You see this at certain children’s sports events: participation trophies for everyone, meant to honor effort and spare hurt feelings.
That might be sweet and appropriate in kindergarten or first grade.
But at some point, children have to learn that there’s no such thing as guaranteed medals. The fastest runner wins gold. End of story. It may feel unfair, the winner might be taller, stronger, or have parents who can afford private coaching and extra practice. But that’s life. In sports, performance can be measured down to a hundredth of a second.

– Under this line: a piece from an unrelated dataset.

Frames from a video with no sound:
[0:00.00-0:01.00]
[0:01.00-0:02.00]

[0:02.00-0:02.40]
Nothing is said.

In business, the criteria are far less transparent. Is it seniority? Revenue? Efficiency? Or simply sucking up to the boss?
So maybe the problem isn’t that we don’t win often enough.

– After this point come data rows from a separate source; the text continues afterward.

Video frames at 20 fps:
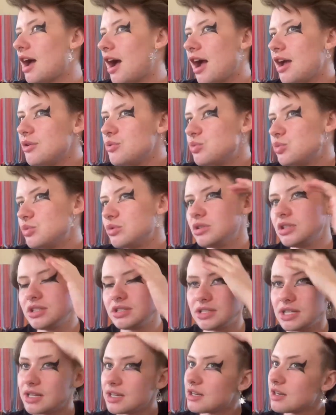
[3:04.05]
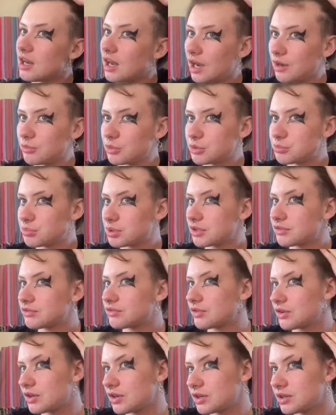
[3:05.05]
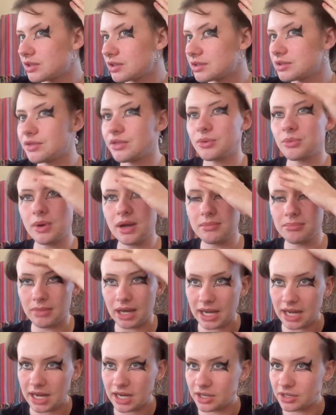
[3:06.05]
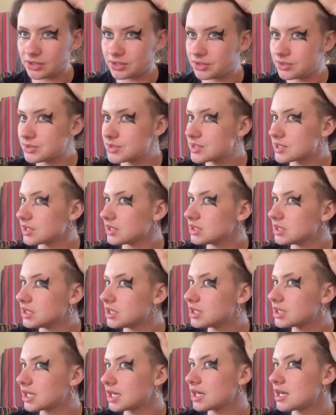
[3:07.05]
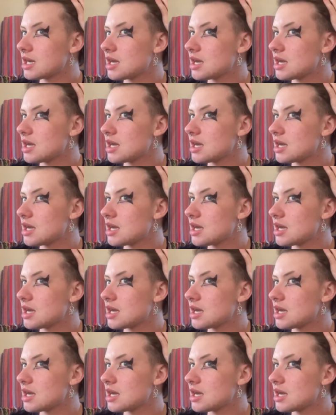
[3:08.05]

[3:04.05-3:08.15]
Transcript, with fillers: I would I would prefer the way my hair used to look.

Maybe the problem is what we’re told counts as winning.
“Winning at life” seems to mean having it all: a great career, a nice house, cars, holidays, the right clothes, the right résumé. It’s visible. Measurable. Comparable.
“Winning in life,” on the other hand, is quieter. It’s living according to your values. Being able to look at yourself without flinching. Staying true to yourself and fair to others. Not taking shortcuts. Not selling your soul. Helping and supporting people even when there’s nothing in it for you.
That kind of winning doesn’t come with a crown. And no one bakes it into a cake.
But maybe it’s the only one that actually lasts.
What does winning in life mean to you — and has that definition changed over time?

Thanks for sharing your story, Tamara! I never heard about this tradition. I like it 🙂
ReplyDeleteWinning in life matters a lot more to me than winning at life, I appreciate how you differentiate the two. Also, what a sweet photo of little Tamara!
ReplyDeleteLove the story and the black and white photo of you. Always happy and smiling. That's you.
ReplyDeleteOh, Tamara, what a wonderful story - and photos!
ReplyDeleteI LOVE your definition of winning - living according to your values!
Yes!!
My college roommate is from a big family, (10 kids!), and they had a great tradition of saving the tip of your slice of cake, the 'wishing point,' and eating it last.
I'm guessing that was a good way to let each kid have a wish, on someone's birthday!
Or - anytime they have a piece of cake (or pie!)
I quickly adopted the practice, and have been saving 'wishing points' for nearly 60 years now! It took my friend Donna awhile to remember when we share a dessert - but she usually does.